A beautifully engaging and compelling story of the experience of slavery, written by one of the famous spokespersons of the abolitionist movement. He speaks eloquently of the physical hardships, and also the soul-crushing effects on both slaves and masters, and the yearning of people to be free. A good choice for Black History Month.

Saturday, February 5, 2011

Dog On It (Spencer Quinn)

I enjoyed this mystery, which is fairly standard except for being narrated by the detective's dog. The author makes being in the dog's head quite convincing, as when he loses the thread of a human conversation because he noticed something moving under a bush that needed investigating, or had an itch that needed scratching, or caught scent of a discarded burned hot dog that needed eating (and then developed an upset stomache ache). the story and the characters were plausible, and the whole romp was fun.
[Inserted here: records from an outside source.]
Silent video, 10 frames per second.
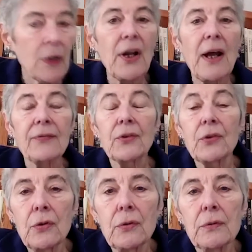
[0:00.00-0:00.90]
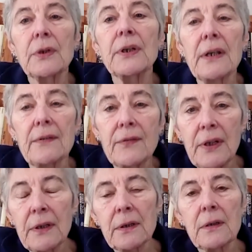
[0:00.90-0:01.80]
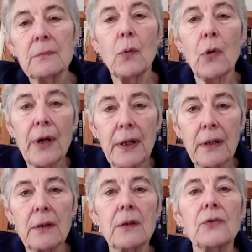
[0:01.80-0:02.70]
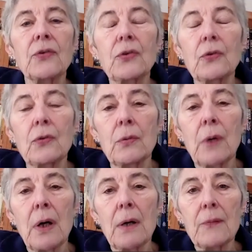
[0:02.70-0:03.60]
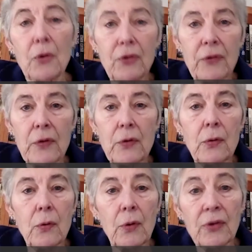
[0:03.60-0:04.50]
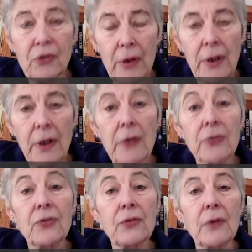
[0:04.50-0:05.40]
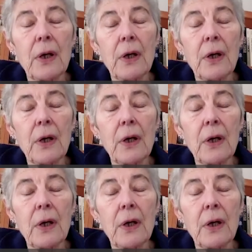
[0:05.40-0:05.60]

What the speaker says: Good afternoon, good evening, good morning to those of you who are joining us.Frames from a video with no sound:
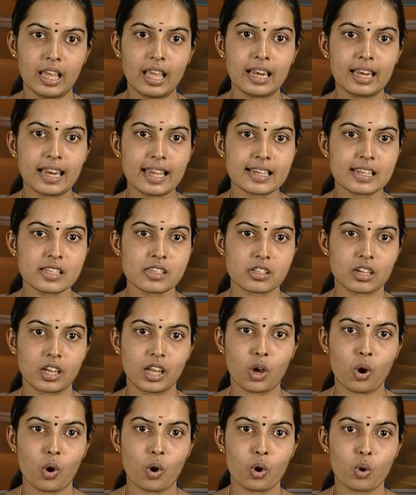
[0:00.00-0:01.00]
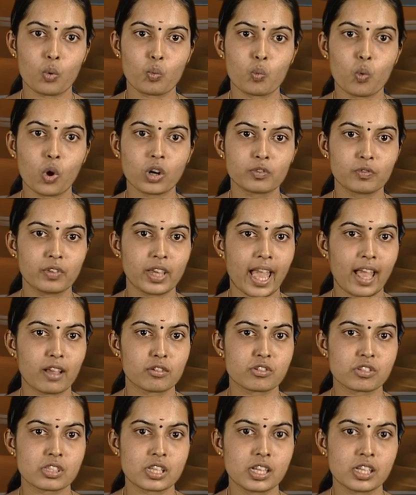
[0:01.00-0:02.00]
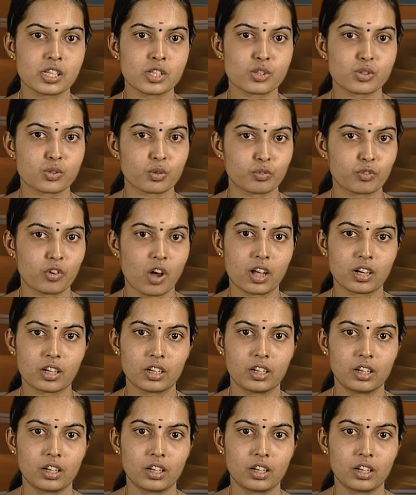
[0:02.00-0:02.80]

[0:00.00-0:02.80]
Let us recall what we have seen so far.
For Better, For Murder (Lisa Bork)

A friendly, entertaining murder mystery that includes a romance, but (as opposed to the last book I read) is more mystery than romance. Jolene, trying to keep her sports car business going in a well-to-do Finger Lakes town, finds a body in her showroom, and has to face her not-quite-ex husband who is a police detective. She becomes a suspect, along with her mentally ill sister who has run off from a state institution. The mystery was intriguing, the characters and setting well-drawn, the action and dialogue convincing. It's not great literature, but it is a fun read.